- Exercise
Set down, word for word, each line from the top of the data through the line that has "(0.00 s to 22.60 s)"; omit every picture.

- Records
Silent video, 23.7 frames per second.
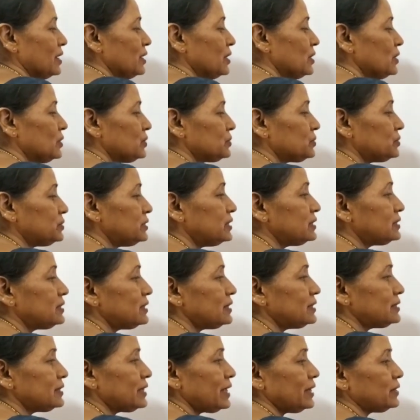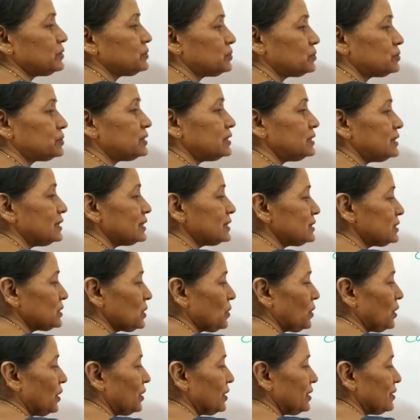So this is exocoetus
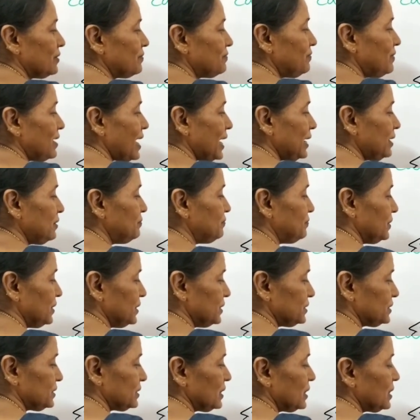or flying fish.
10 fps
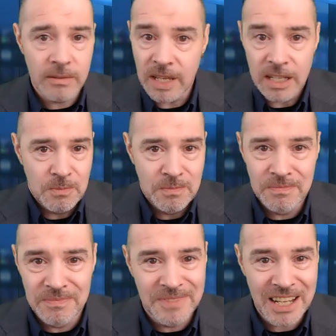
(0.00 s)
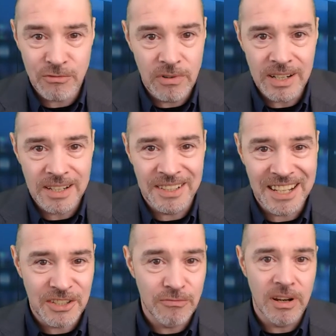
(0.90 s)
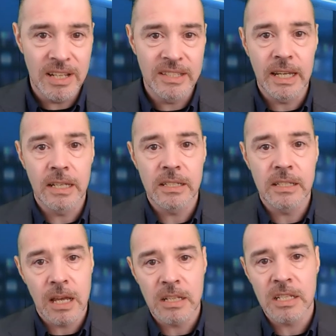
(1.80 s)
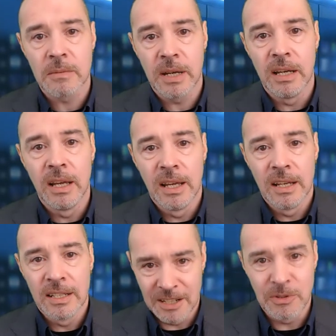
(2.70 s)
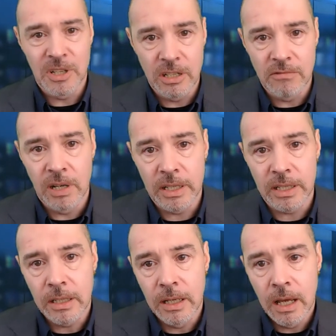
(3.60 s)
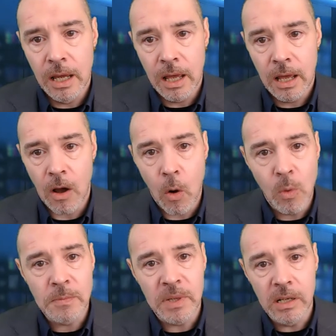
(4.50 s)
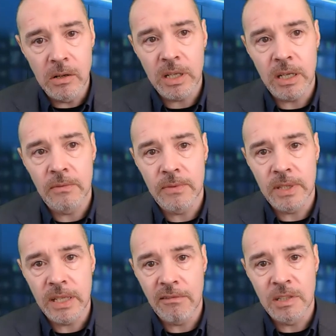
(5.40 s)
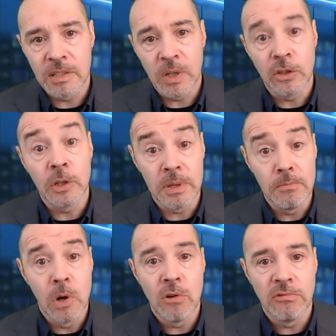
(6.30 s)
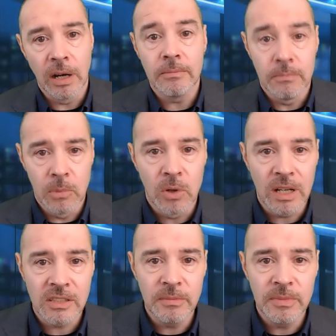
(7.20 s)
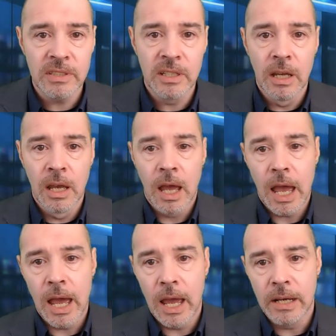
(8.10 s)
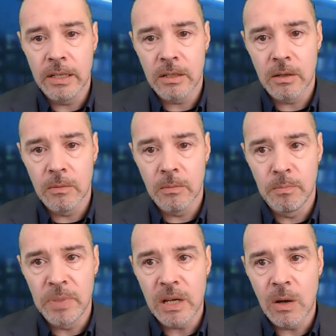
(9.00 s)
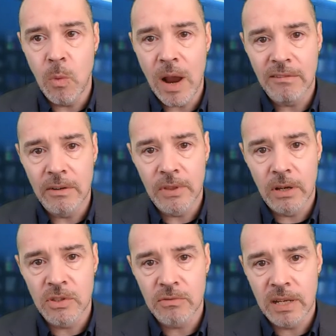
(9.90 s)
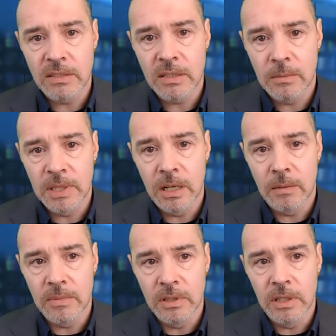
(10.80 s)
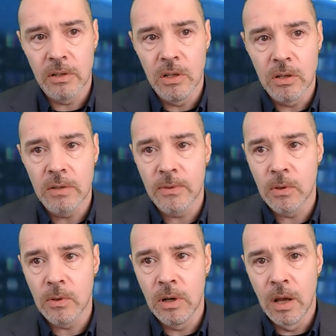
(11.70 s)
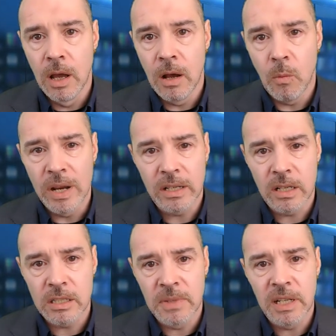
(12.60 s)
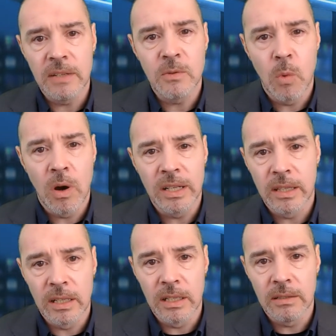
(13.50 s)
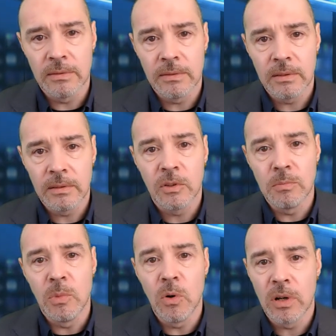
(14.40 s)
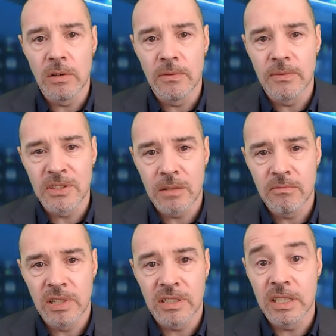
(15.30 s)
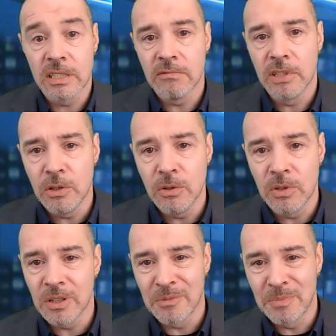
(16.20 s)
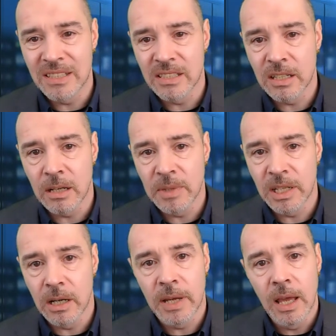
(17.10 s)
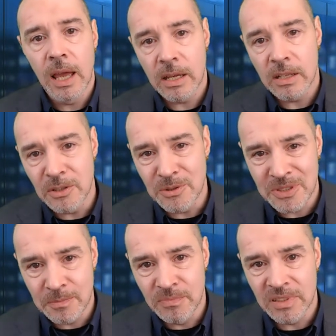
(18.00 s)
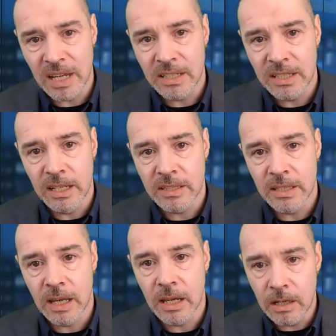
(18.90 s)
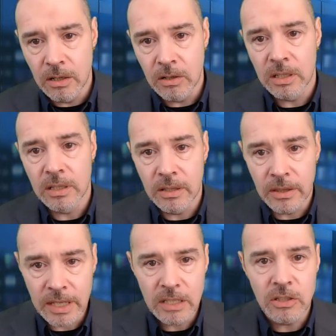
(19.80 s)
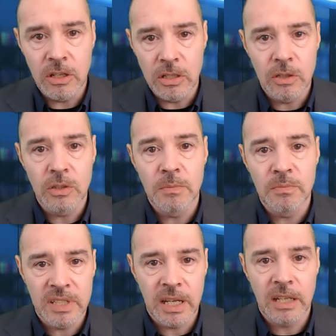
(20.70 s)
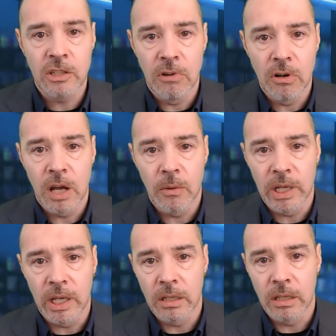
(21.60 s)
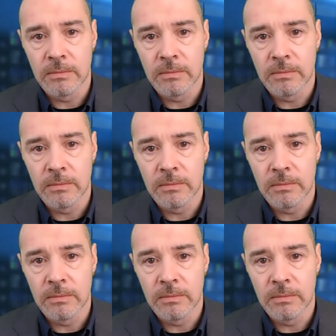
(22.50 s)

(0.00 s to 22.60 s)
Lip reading: That's right. That's as right as it gets. The customer tells you you're right. Always be looking for the areas where you could be more right, more customers, and be aware of those threats coming up. You know, look for when a customer leaves, why did they leave? Could more go for the same reason? Is there a new competitor coming up? How do you protect against that? Look at the things you can do to protect your ongoing income.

- Solved exercise
Silent video, 23.7 frames per second.
So this is exocoetus
or flying fish.
10 fps
(0.00 s)
(0.90 s)
(1.80 s)
(2.70 s)
(3.60 s)
(4.50 s)
(5.40 s)
(6.30 s)
(7.20 s)
(8.10 s)
(9.00 s)
(9.90 s)
(10.80 s)
(11.70 s)
(12.60 s)
(13.50 s)
(14.40 s)
(15.30 s)
(16.20 s)
(17.10 s)
(18.00 s)
(18.90 s)
(19.80 s)
(20.70 s)
(21.60 s)
(22.50 s)

(0.00 s to 22.60 s)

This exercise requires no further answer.